When you come to a tight spot which also requires some change in elevation (climb up or climb down), you don't want to follow each other directly for fear of knocking lose a rock and beaning the next guy in the head. So, we had to learn the process of hand-offs. The first person starts by saying their name and climbing, like "Ann climbing". When they get to the top (or bottom), they shout back their name and clear, like "Ann clear". The next person shouts up to the first person, e.g. "Kate climbing". And the first person responds, "Climb on". The phrases are always at least two syllables. Why?
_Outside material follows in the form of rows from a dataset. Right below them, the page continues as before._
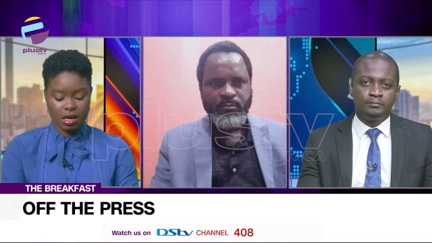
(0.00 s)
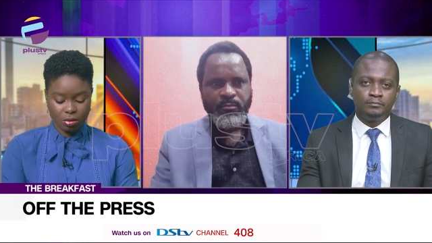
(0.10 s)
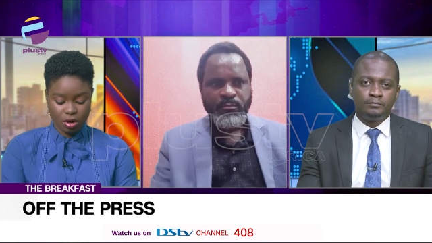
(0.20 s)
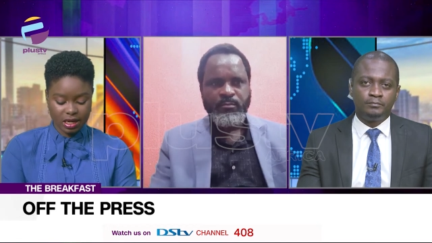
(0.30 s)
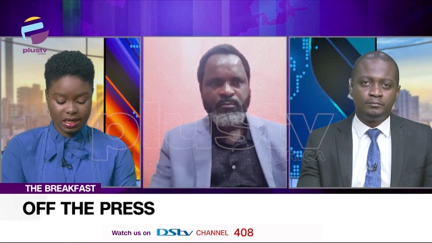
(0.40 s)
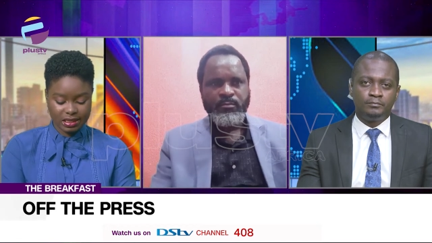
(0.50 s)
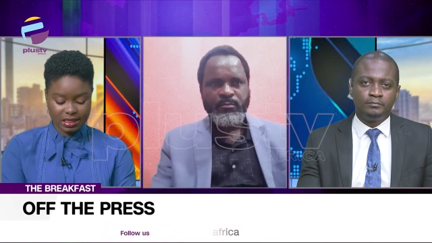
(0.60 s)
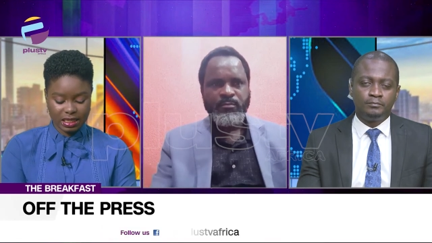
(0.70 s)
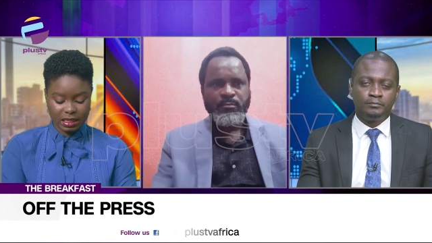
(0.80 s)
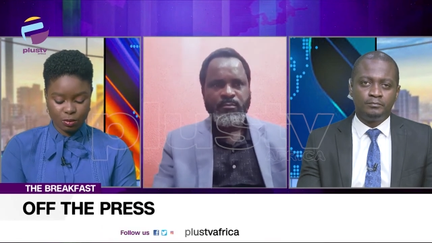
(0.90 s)
Speaker 1: But Ohanaeze
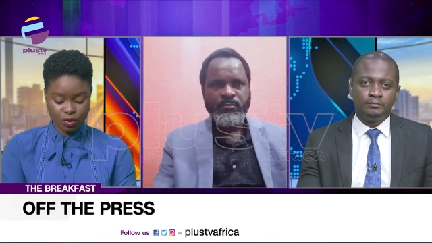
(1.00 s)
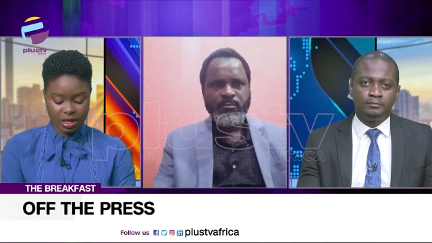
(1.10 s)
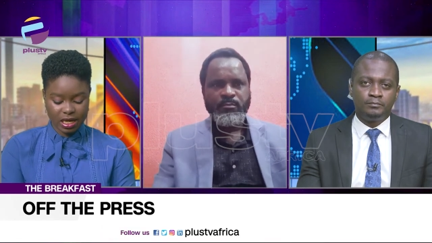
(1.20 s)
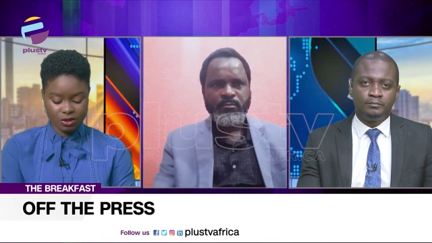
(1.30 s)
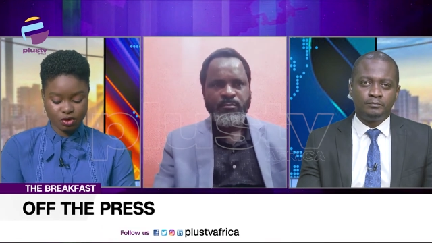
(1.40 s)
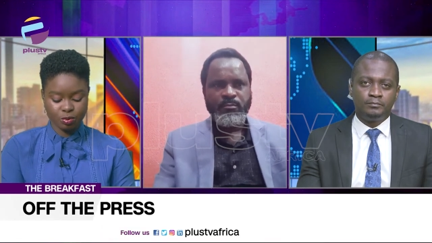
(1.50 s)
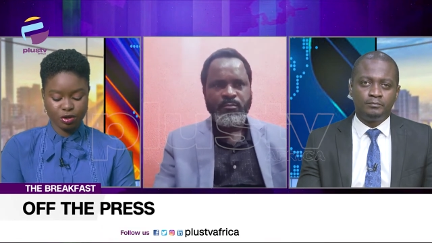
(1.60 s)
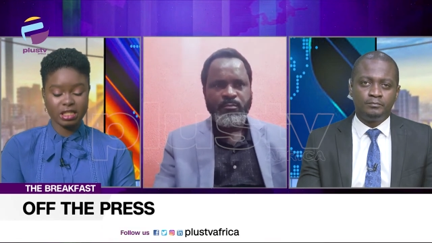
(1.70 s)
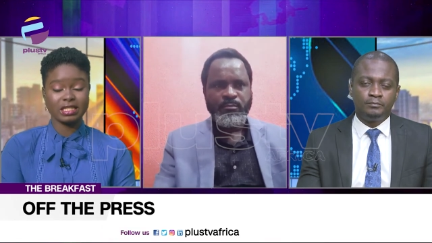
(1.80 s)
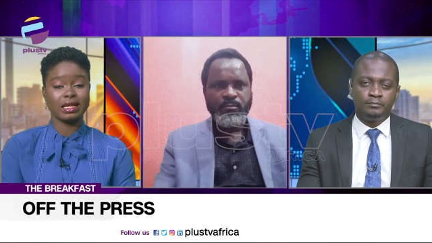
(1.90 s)
Ndigbo here is
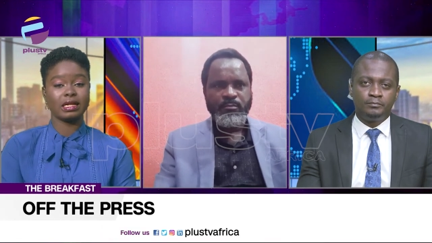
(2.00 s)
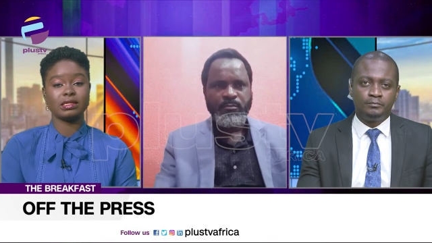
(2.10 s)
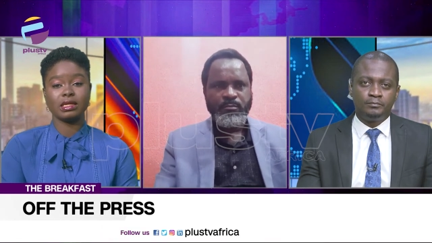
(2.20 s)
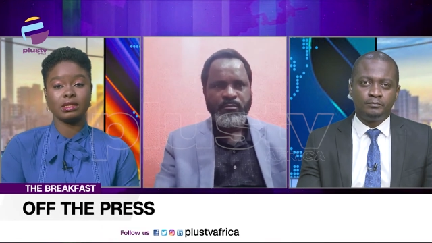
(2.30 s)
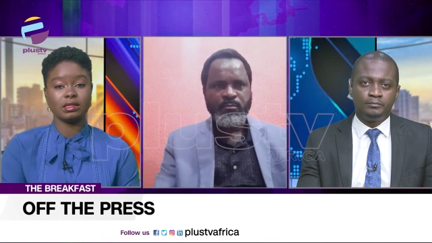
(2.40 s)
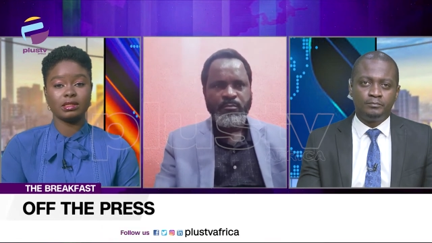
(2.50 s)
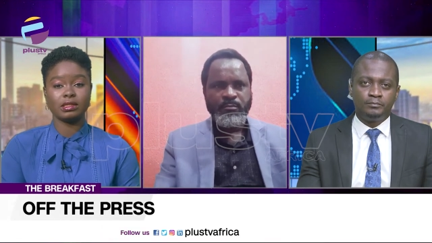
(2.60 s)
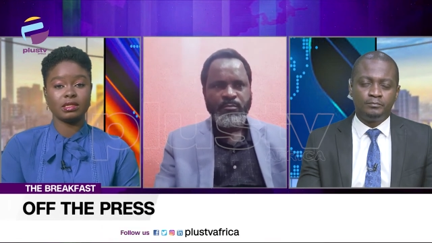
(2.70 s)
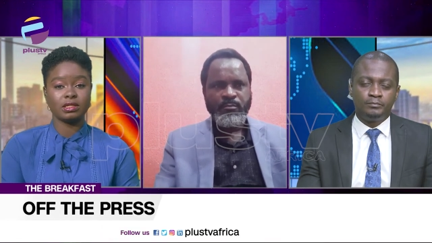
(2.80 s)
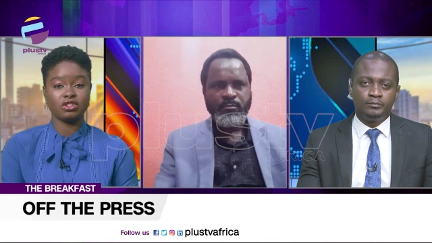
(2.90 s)
responding to that, saying this,
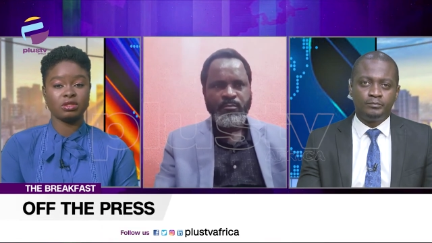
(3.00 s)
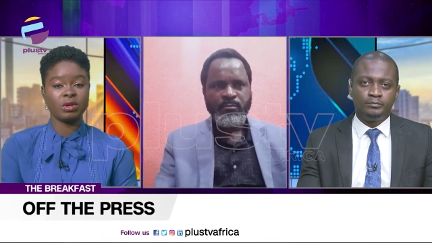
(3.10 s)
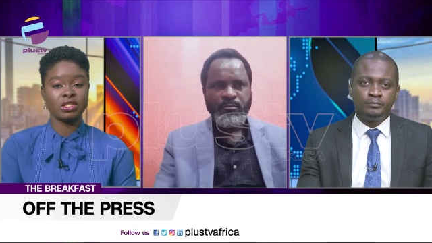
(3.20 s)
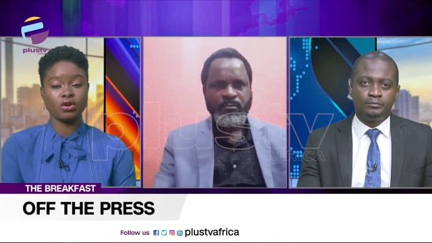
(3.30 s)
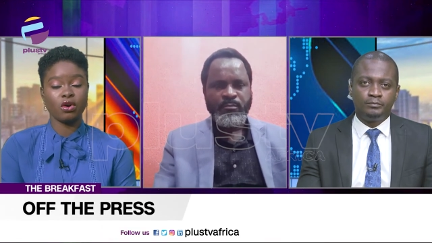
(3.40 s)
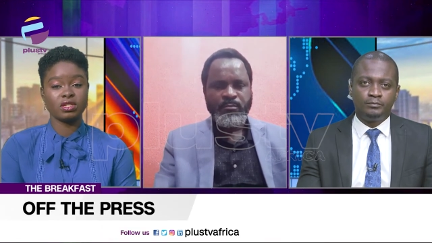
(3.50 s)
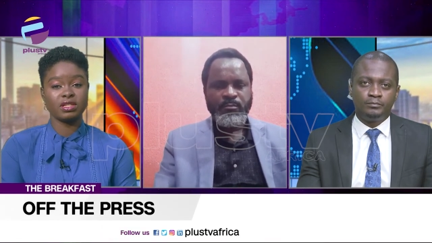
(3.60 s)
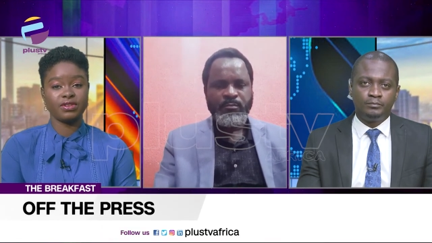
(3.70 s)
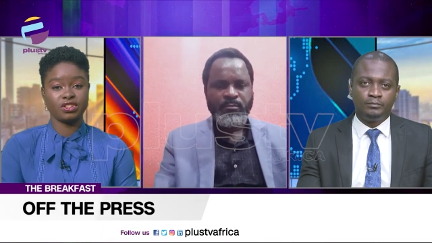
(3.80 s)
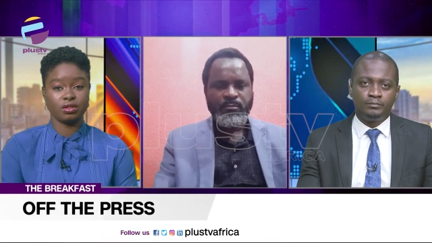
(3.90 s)
this is just meant to cause
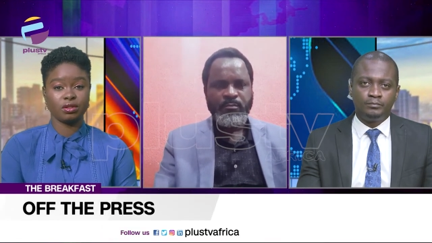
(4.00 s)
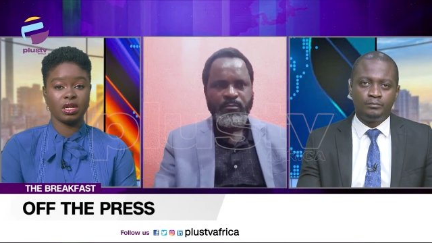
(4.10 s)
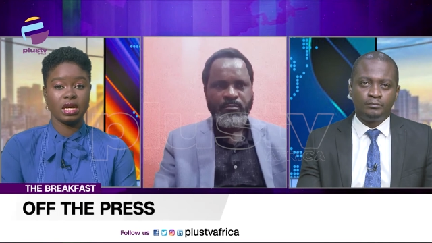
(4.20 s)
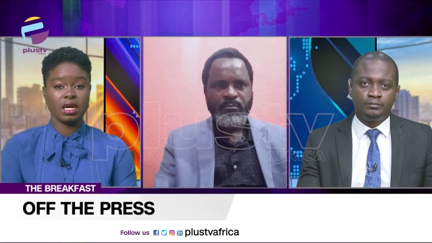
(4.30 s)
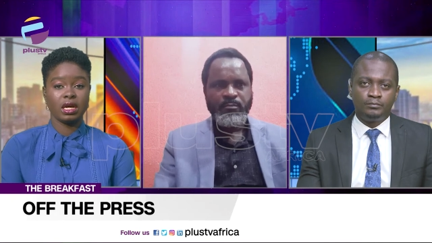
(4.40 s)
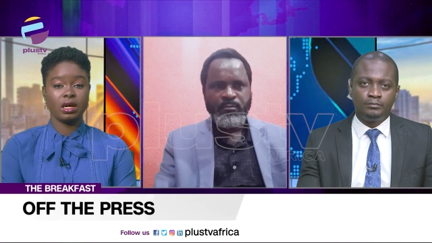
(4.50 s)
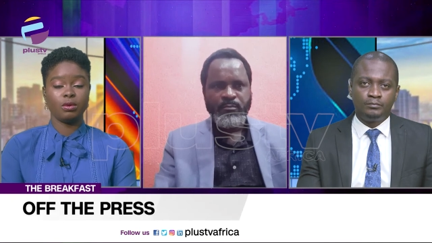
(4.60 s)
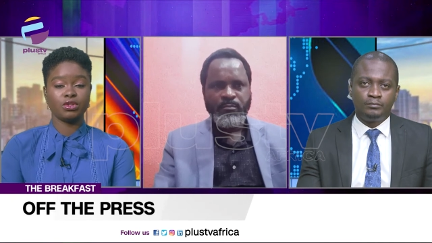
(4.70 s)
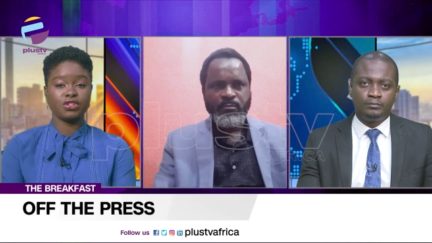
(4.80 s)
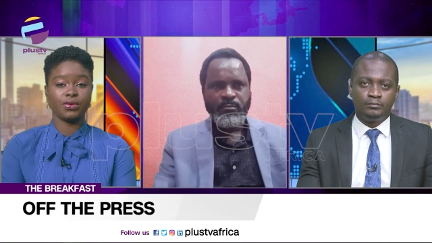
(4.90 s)
division. Uh,
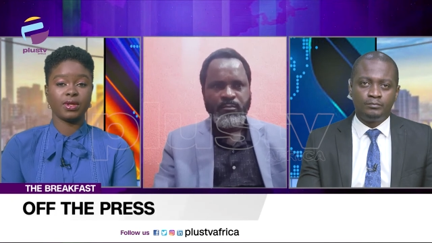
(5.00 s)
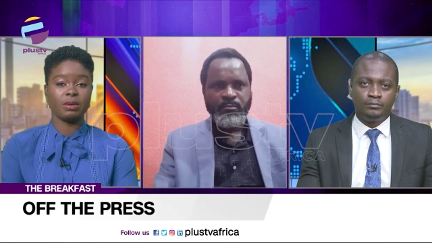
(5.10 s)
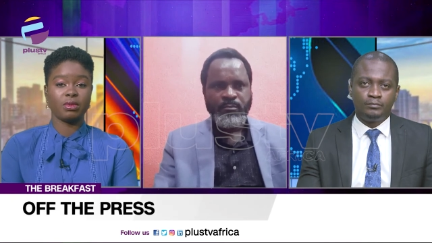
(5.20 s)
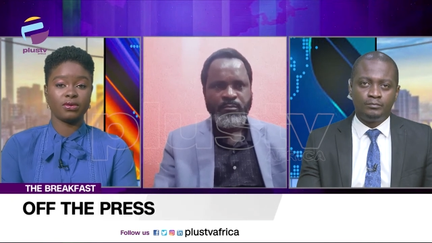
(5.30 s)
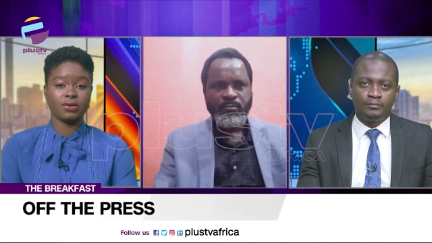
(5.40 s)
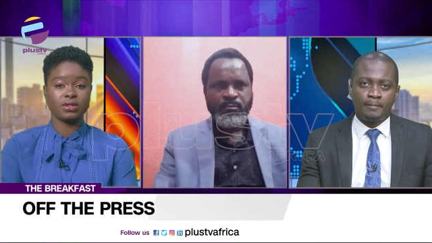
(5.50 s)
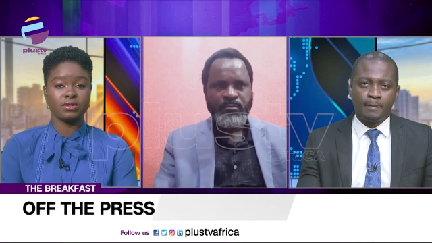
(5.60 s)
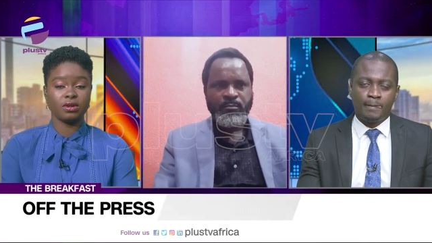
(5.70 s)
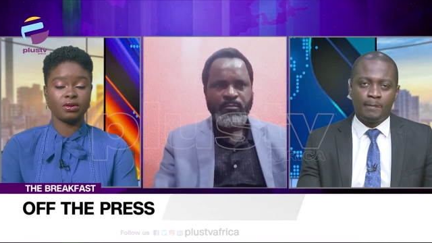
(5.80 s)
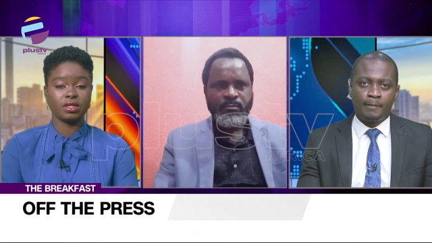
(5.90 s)
what do you think about these
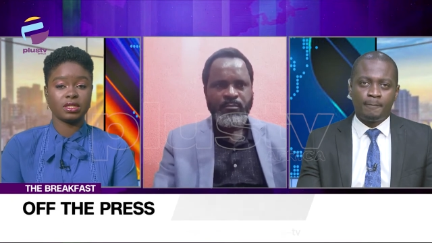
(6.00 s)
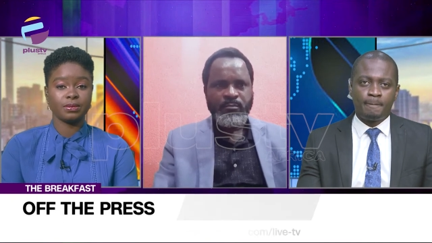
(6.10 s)
stories?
Because when you knock lose something, be it a rock, a helmet, a shoe, whatever, that person shouts "Rock". When the people below hear a one-syllable word, their reaction shouldn't be to stick their head in the hole and say, "What?" With the syllable rule, they'll avoid getting smacked in the face.

The first section of the tour was the hardest. It contained a corkscrew tunnel that tested your spacial acuity. You could see Sam smiling down at you at the beginning of the corkscrew, so you think you know where you're headed. But once you enter the tunnel, you lose sight of him and have to ignore your instincts in order to choose the right branch. The tunnel is tight, handholds are few, and your perception is murky. Wriggling through the passage, your body is being bruised in a hundred different places. It was so much fun!
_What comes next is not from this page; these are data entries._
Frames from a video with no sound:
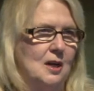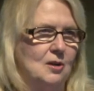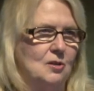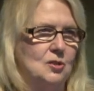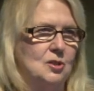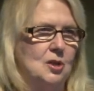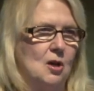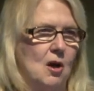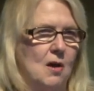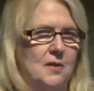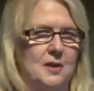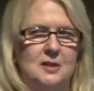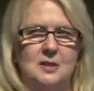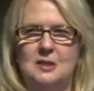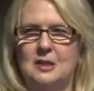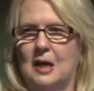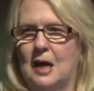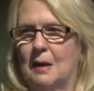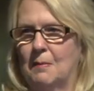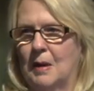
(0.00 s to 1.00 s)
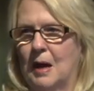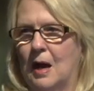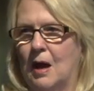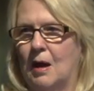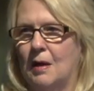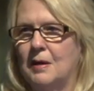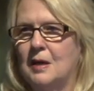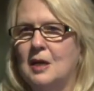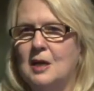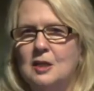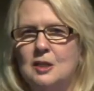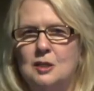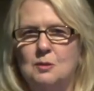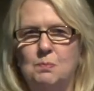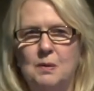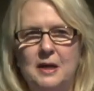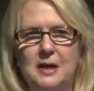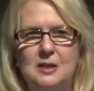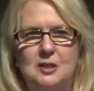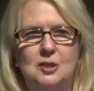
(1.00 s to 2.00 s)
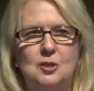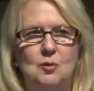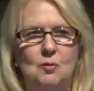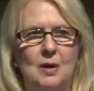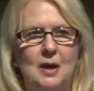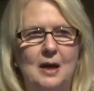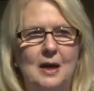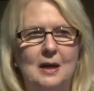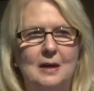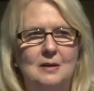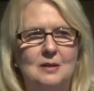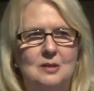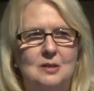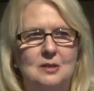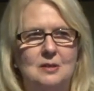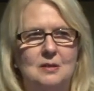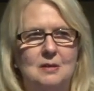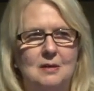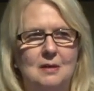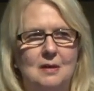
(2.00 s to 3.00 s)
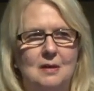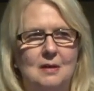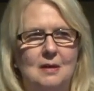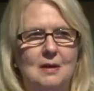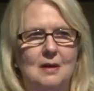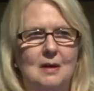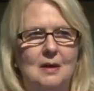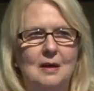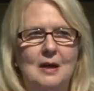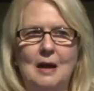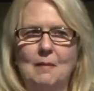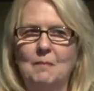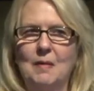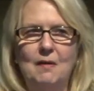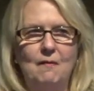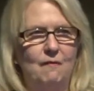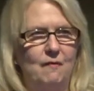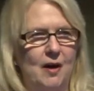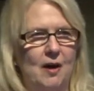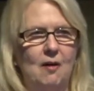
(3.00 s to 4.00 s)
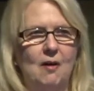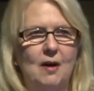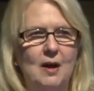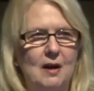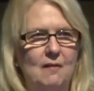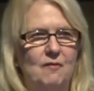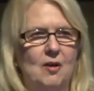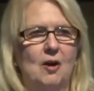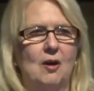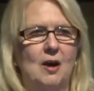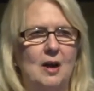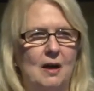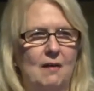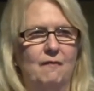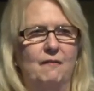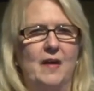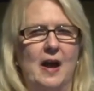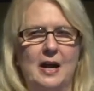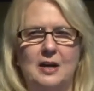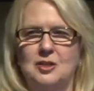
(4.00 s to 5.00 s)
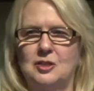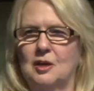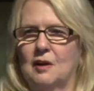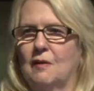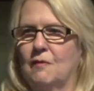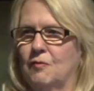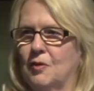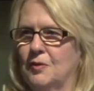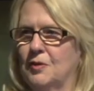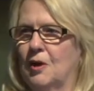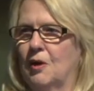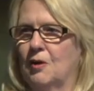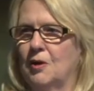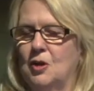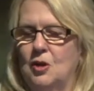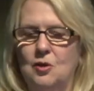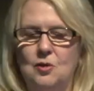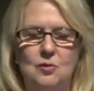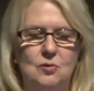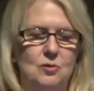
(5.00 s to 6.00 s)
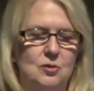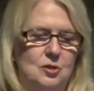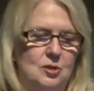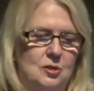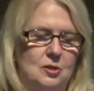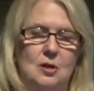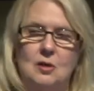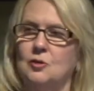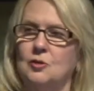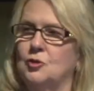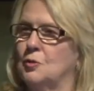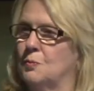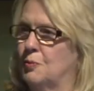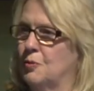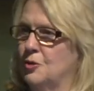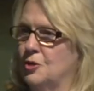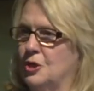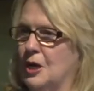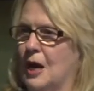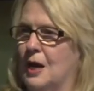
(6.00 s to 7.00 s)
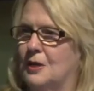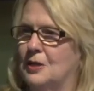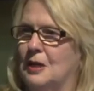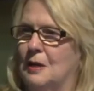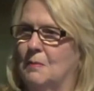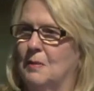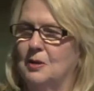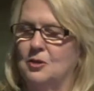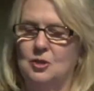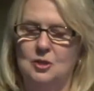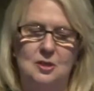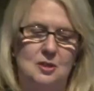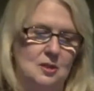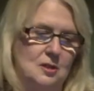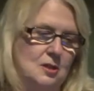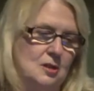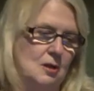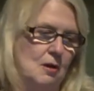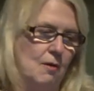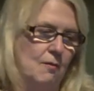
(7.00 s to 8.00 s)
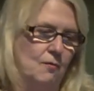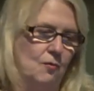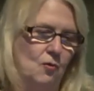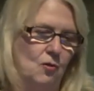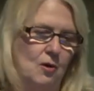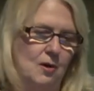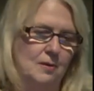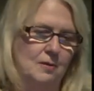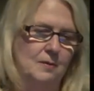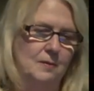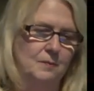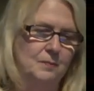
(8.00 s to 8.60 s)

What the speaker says: that you saw this time out. Split screens can be very, very effective when they're used to project images and so forth.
Another challenge was called the "beached whale". It's an apt name. You are climbing up the side of a mound, like a giant mushroom. But there's not much headroom. So, by the time you get to the top, you're splayed out on your belly, flailing like a beached whale.

During our tour, Sam pointed out something known as "moon milk". It's a white oozy substance that is typical in caves. No one knows quite how or why, but if you take the moon milk and form it into a shape, like a ball or a snowman, it slowly loses it shape and returns to a mound. Very eerie stuff!

At the halfway point, we came to a place with enough room to stand and walk around. We were even allowed to remove our helmets. It was just over a rise from the Garden of Eden tour. You can hear the tourists and see the lights on the other side. In this little room is a Tupperware container that holds a book. Each wild caving group is asked to write something in the book. If the tour is late arriving back in the Visitor Center, the rangers can climb over the wall and check the book. If the group has left a message, they know that they completed the first leg of the tour, and they know the time they did so. It narrows down the search area. I'm pleased that no rescuers needed to read our message.

I later checked the map to see where we'd been. It's difficult to read because the real thing is three dimensional. The different colors represent different elevations. I know we saw Rome. "All roads lead to Rome." It's the hub for many spokes of a wheel. We also saw the "Muddle Room". It, too, contains many different openings.

By the end, I was dirty, bruised, hungry, tired, and euphoric. I wasn't as filthy as I expected to be. And I was dry, which was also a concern I had before I learned how little water was in the cave.

I can't wait to do some more wild caving in the future.